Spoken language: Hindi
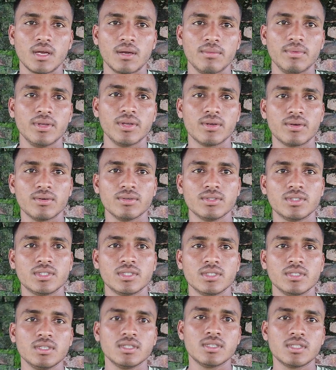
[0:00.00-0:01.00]
अभी
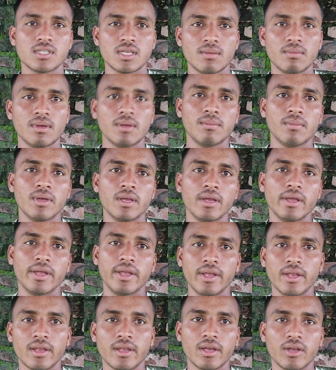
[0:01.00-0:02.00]
कुछ समय में
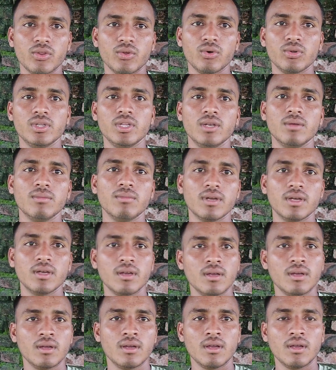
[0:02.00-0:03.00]
एक या दो दिन में
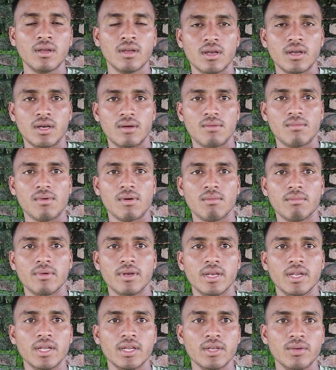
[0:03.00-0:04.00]
हम
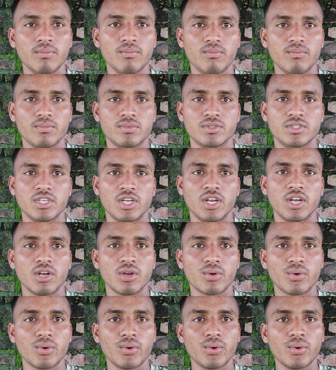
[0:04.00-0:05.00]
अपने चैनल
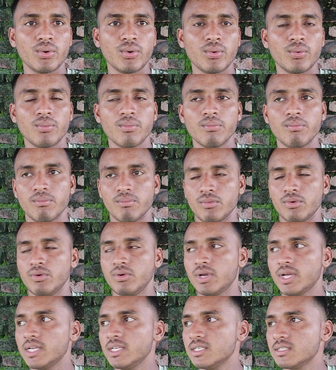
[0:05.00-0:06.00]
को
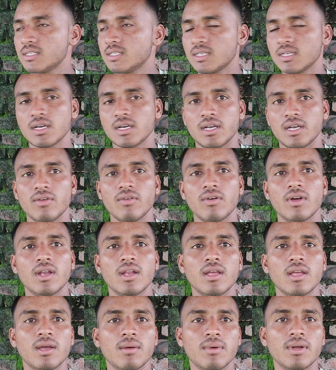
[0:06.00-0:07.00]
मोनेटाइजेशन करने
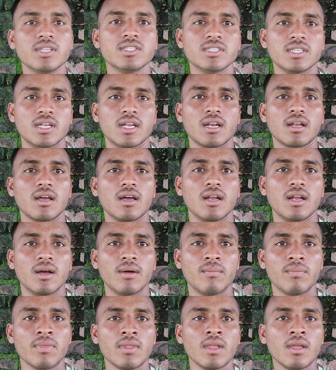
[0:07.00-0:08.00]
वाले हैं हमारे चैनल का
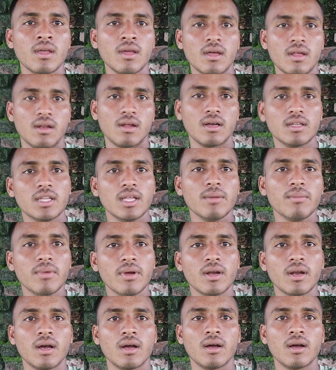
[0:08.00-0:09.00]
नाम राधे
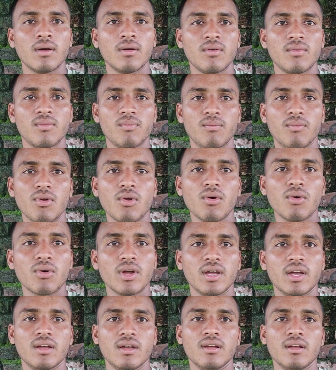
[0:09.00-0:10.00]
मीणा
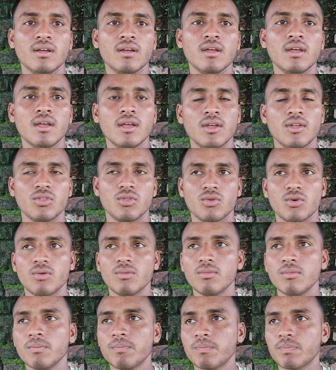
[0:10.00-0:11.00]
ब्लॉग है तो
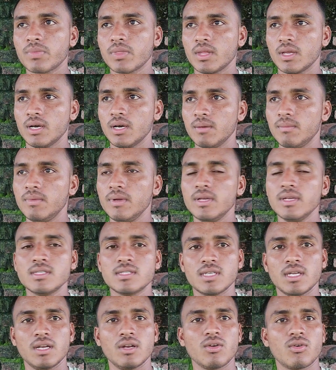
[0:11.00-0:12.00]
हम अभी
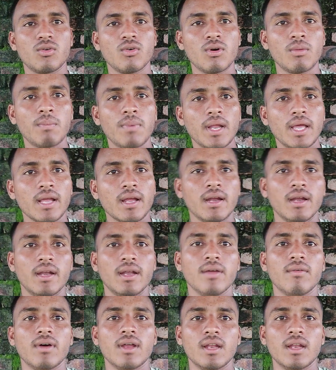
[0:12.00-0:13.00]
चैनल को अप्लाई
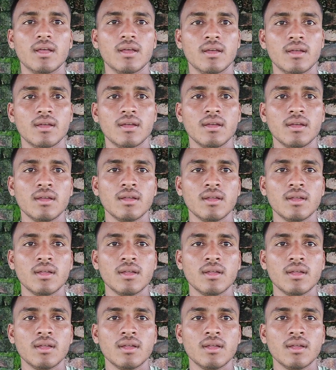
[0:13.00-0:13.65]
करने वाले हैं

========================================

## Assignment
Reproduce the records, all of them, word for word; omit the pictures.

## Reply
Spoken language: Hindi
[0:00.00-0:01.00]
अभी
[0:01.00-0:02.00]
कुछ समय में
[0:02.00-0:03.00]
एक या दो दिन में
[0:03.00-0:04.00]
हम
[0:04.00-0:05.00]
अपने चैनल
[0:05.00-0:06.00]
को
[0:06.00-0:07.00]
मोनेटाइजेशन करने
[0:07.00-0:08.00]
वाले हैं हमारे चैनल का
[0:08.00-0:09.00]
नाम राधे
[0:09.00-0:10.00]
मीणा
[0:10.00-0:11.00]
ब्लॉग है तो
[0:11.00-0:12.00]
हम अभी
[0:12.00-0:13.00]
चैनल को अप्लाई
[0:13.00-0:13.65]
करने वाले हैं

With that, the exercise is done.